Friday , April 19 2024
Negative emotions have their uses.

Book Review: ‘The Upside of Your Dark Side’ by Todd Kashdan and Robert Biswas-Diener

Reading Todd Kashdan and Robert Biswas-Diener’s critique of the unbridled modern quest for happiness, The Upside of Your Dark Side, I couldn’t help but thinking I had heard something, at lease in part, very like it before. Over and over again, I kept thinking of a poem nearly two centuries old: John Keats’ “Ode on Melancholy.”

Kashdan and Biswas-Diener make it clear that they are not suggesting that readers go out seeking after unhappiness and unpleasant emotions like anger, guilt, and sadness. What they are saying is that such emotions are certain to come—into each life some rain, and all that—so when it starts falling, don’t waste it.  It can be valuable. Use it. Keats agrees. He begins his three stanza poem by telling us not to go seeking melancholy. He tells us don’t look to “Lethe,” don’t “twist wolfs-bane for its poisonous wine,” don’t “let the beetle nor the death-moth be/Your mournful Psyche”—indeed, the whole stanza is a list of things you shouldn’t do to seek melancholy.upside

The second stanza makes it plain that you really don’t need to do anything. Like Kashdan and Biswas-Diener, Keats knows that melancholy needs no help; it will come: “the melancholy fit shall fall/Sudden from heaven like a weeping cloud.” And when it comes, he, like our psychologists tells us not to waste it, to make the most of it. “Glut thy sorrow on the morning rose,” he tells us. Don’t just taste, “glut.” Look at your mistress, and remember that she “dwells with beauty—beauty that must die.” We should do this because there is value in recognizing the real sorrows inherent in the temporality of beauty, of happiness, of love. Since it is only those who feel great sorrow, who are capable of feeling great joy.
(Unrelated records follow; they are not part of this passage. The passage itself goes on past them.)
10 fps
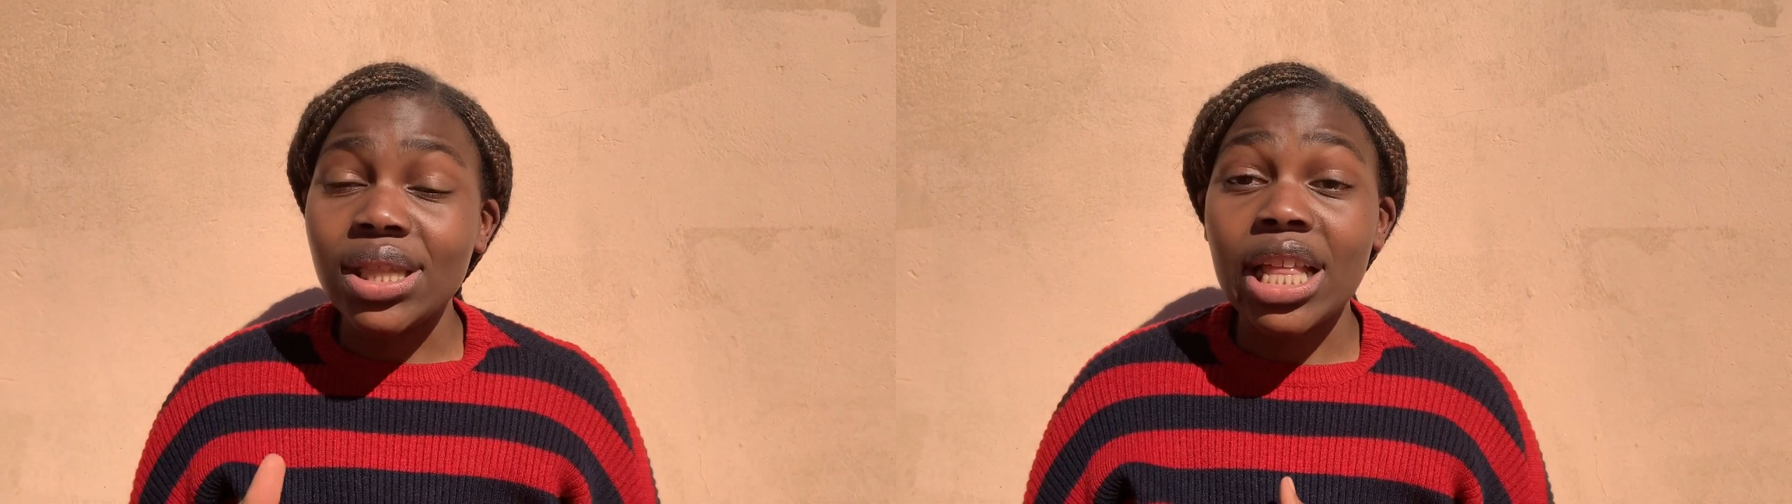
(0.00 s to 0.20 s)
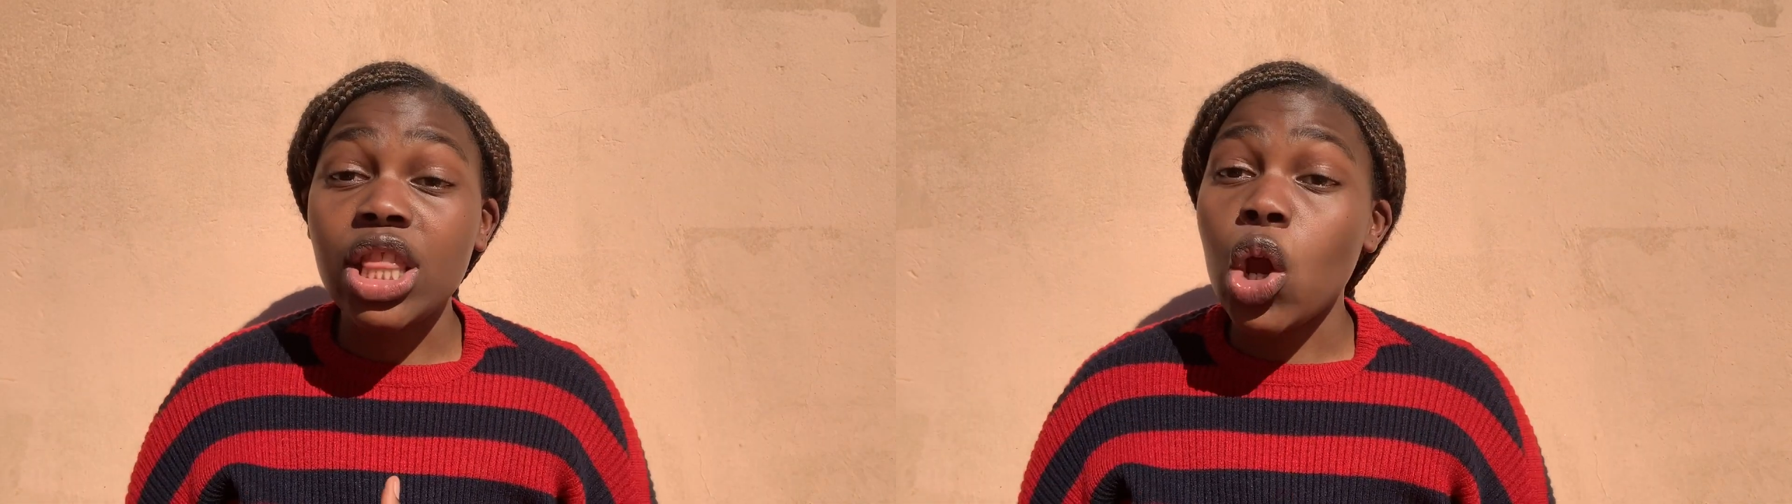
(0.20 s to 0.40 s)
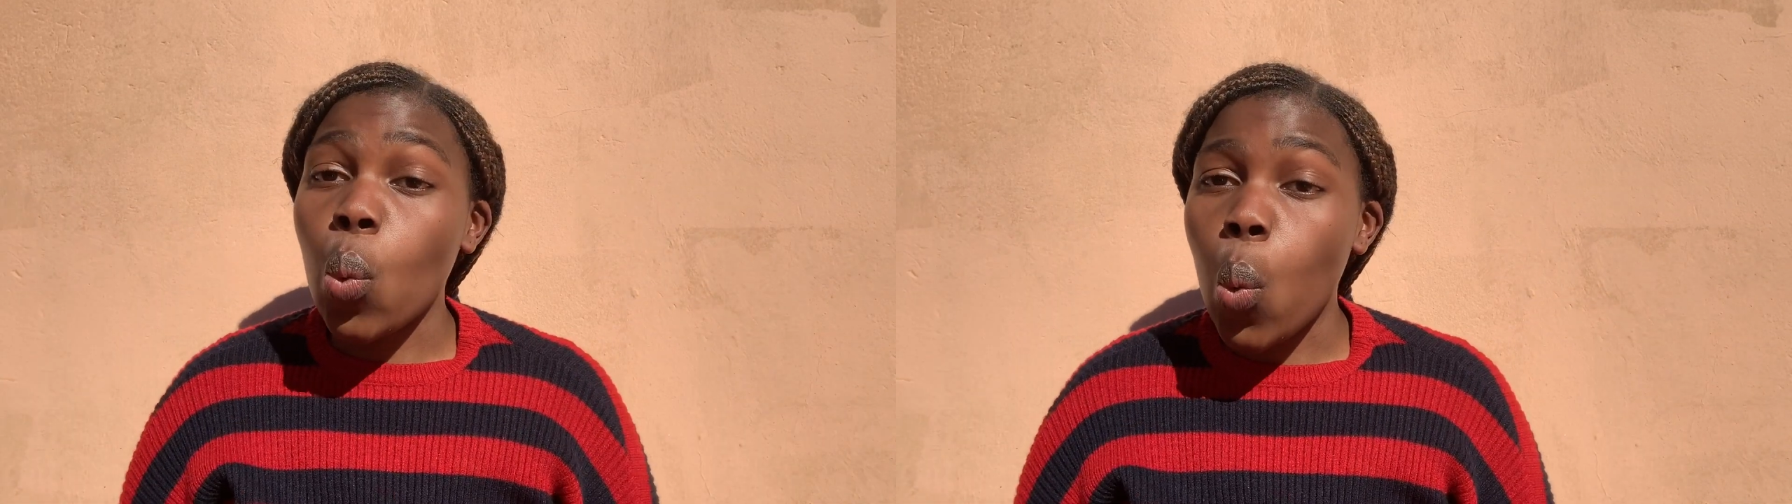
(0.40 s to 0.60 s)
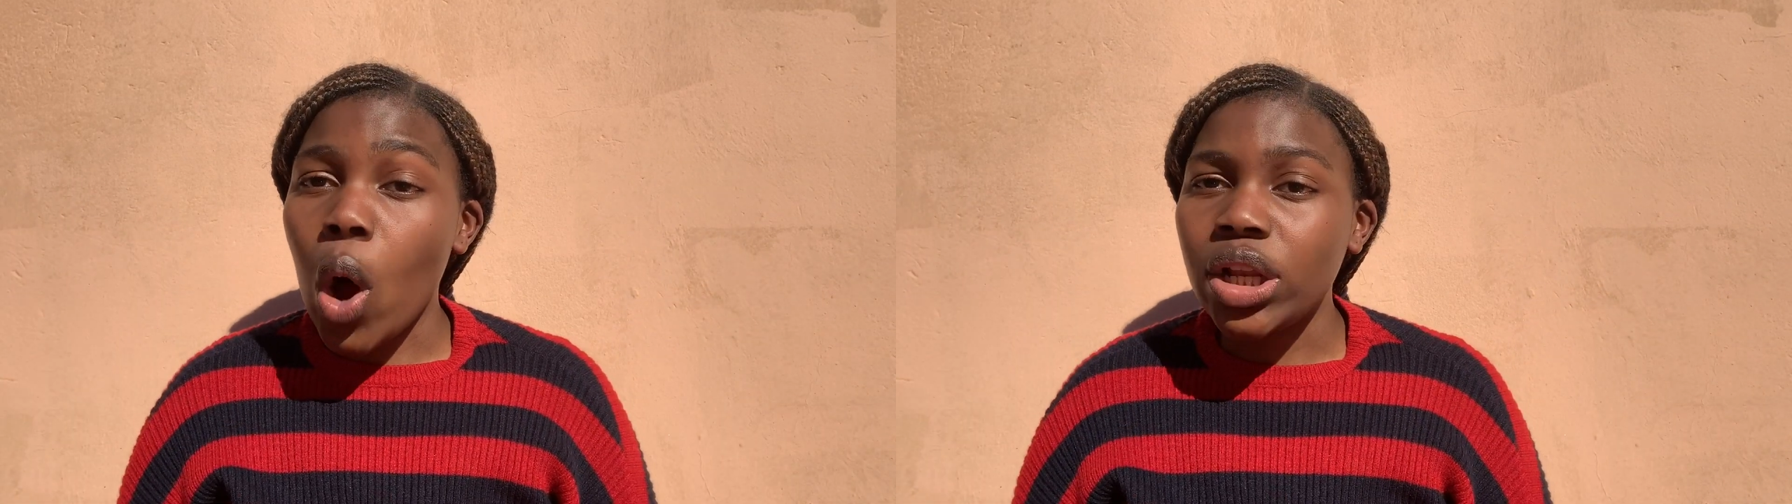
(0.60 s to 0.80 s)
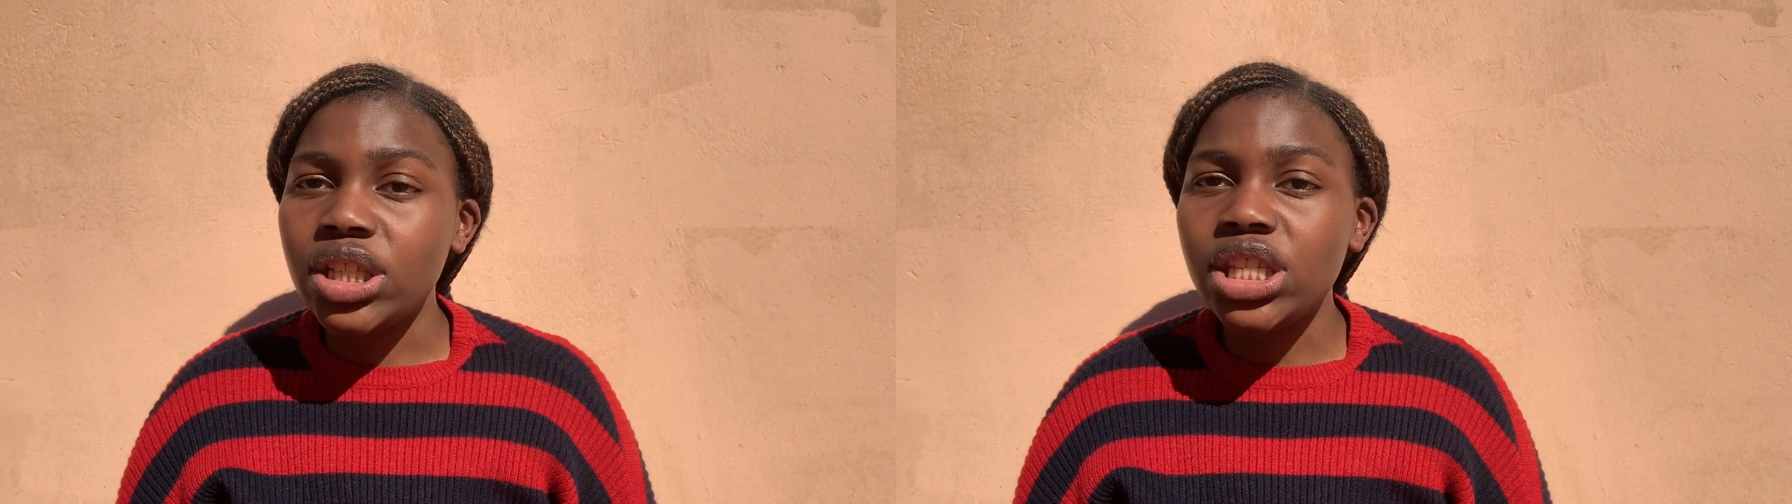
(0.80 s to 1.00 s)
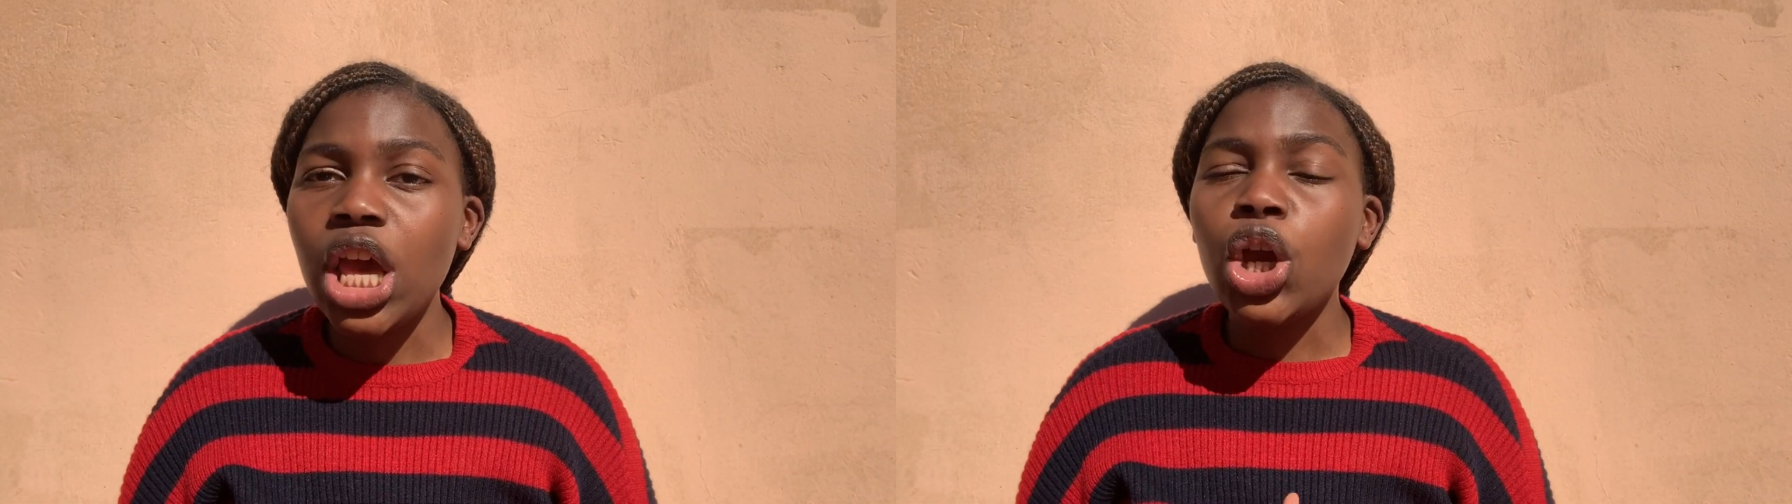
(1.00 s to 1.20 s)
that they want,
So Kashdan and Biswas-Diener, likewise, make clear that there are important benefits to what we tend to see as negative emotions. If we allow ourselves to make use of them.  For example, at the end of a chapter called “What’s So Good About Feeling Bad?” they tell us: “In not avoiding negative emotions, we gain emotional agility, the ability to use the full palette of emotional experiences.” And this is only one of the many uses of what we consider negative emotions. Keats may have said it better (if poetic constitutes better, and I think it does), but it sounds to me like they are talking about something very similar.

keats-shelley-house writers
keats-shelley-house writers

Essentially what the authors are saying is not that happiness is bad, unhappiness good. What they are saying is that negative emotional experience is part of life; it can’t be avoided.  In a world where comfort is equated with happiness and the good life, this is a caution worth remembering. The wise person recognizes this and tries to make the most of all experience. What they call “wholeness” is what they say we should aim for; it is a goal certainly worth pursuing. Who can argue with that?
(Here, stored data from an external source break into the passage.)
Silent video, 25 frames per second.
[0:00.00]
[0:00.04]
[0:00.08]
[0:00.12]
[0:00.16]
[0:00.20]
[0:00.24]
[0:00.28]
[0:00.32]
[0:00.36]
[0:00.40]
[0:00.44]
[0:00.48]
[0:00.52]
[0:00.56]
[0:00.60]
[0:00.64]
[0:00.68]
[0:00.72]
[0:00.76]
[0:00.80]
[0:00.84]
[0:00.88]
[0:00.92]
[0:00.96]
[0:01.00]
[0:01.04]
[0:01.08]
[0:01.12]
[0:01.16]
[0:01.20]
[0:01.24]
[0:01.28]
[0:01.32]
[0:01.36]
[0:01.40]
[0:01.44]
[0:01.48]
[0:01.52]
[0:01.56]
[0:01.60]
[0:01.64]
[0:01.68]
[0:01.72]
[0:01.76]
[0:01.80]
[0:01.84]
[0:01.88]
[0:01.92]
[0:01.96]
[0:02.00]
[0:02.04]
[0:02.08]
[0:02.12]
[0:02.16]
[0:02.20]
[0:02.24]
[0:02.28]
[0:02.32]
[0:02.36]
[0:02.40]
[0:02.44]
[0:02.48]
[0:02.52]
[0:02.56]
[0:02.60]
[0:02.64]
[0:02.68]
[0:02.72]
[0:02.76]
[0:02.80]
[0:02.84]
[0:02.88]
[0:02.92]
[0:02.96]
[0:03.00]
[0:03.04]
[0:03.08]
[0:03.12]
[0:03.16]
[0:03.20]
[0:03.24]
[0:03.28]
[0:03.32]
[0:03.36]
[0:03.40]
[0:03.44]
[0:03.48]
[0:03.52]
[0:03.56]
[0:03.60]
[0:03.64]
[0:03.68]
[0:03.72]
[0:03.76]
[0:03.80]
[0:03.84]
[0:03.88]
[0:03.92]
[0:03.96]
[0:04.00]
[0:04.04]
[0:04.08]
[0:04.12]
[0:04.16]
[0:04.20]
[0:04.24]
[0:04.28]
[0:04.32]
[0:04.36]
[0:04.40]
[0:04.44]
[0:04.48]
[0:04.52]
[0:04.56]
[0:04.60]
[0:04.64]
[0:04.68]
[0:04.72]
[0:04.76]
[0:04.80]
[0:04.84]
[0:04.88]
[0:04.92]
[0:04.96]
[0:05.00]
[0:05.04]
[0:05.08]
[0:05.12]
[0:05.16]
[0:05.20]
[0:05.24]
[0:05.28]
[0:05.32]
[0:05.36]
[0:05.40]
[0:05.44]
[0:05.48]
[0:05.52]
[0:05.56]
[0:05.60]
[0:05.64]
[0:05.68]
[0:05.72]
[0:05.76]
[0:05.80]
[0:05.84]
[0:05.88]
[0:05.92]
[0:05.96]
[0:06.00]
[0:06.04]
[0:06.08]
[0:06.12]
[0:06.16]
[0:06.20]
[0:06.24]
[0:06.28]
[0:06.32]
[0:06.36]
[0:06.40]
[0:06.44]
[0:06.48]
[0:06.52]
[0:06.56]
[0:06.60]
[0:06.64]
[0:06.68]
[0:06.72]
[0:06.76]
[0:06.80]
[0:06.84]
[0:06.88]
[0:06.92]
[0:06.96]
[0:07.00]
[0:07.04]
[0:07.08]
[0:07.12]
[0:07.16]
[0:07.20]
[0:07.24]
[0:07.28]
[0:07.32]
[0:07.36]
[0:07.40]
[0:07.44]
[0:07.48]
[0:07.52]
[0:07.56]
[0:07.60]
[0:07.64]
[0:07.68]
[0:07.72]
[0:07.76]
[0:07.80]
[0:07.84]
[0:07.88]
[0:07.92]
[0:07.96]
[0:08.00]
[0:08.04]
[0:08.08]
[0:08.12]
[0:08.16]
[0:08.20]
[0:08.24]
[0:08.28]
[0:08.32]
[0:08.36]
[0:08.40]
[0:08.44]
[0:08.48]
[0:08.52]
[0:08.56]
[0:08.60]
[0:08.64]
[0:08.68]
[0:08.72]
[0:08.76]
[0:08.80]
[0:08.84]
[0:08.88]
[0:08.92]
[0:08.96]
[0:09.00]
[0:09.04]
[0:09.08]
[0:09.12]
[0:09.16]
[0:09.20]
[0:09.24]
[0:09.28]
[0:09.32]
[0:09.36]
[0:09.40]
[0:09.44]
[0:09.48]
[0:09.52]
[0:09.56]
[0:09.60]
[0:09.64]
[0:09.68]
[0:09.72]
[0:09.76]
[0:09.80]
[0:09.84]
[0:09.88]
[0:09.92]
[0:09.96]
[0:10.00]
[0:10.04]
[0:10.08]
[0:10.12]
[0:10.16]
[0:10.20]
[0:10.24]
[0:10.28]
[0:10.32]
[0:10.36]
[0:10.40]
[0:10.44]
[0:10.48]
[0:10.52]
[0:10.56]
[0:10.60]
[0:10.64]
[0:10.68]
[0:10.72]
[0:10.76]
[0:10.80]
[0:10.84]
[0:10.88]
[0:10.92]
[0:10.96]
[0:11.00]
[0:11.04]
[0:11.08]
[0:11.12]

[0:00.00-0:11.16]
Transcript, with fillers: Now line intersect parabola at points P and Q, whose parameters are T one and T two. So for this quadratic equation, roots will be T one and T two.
The book is chock full of descriptions of scientific studies to support the author’s contentions. It has some 49 pages of end notes for the scholarly minded, but this is essentially a book for the layman. There is some jargon, but not much, and what there is is usually explained. The authors are not writing for the professionals. There are references to professors and psychologists, and there are references to Shakespeare and Aquaman. There are no references to Keats.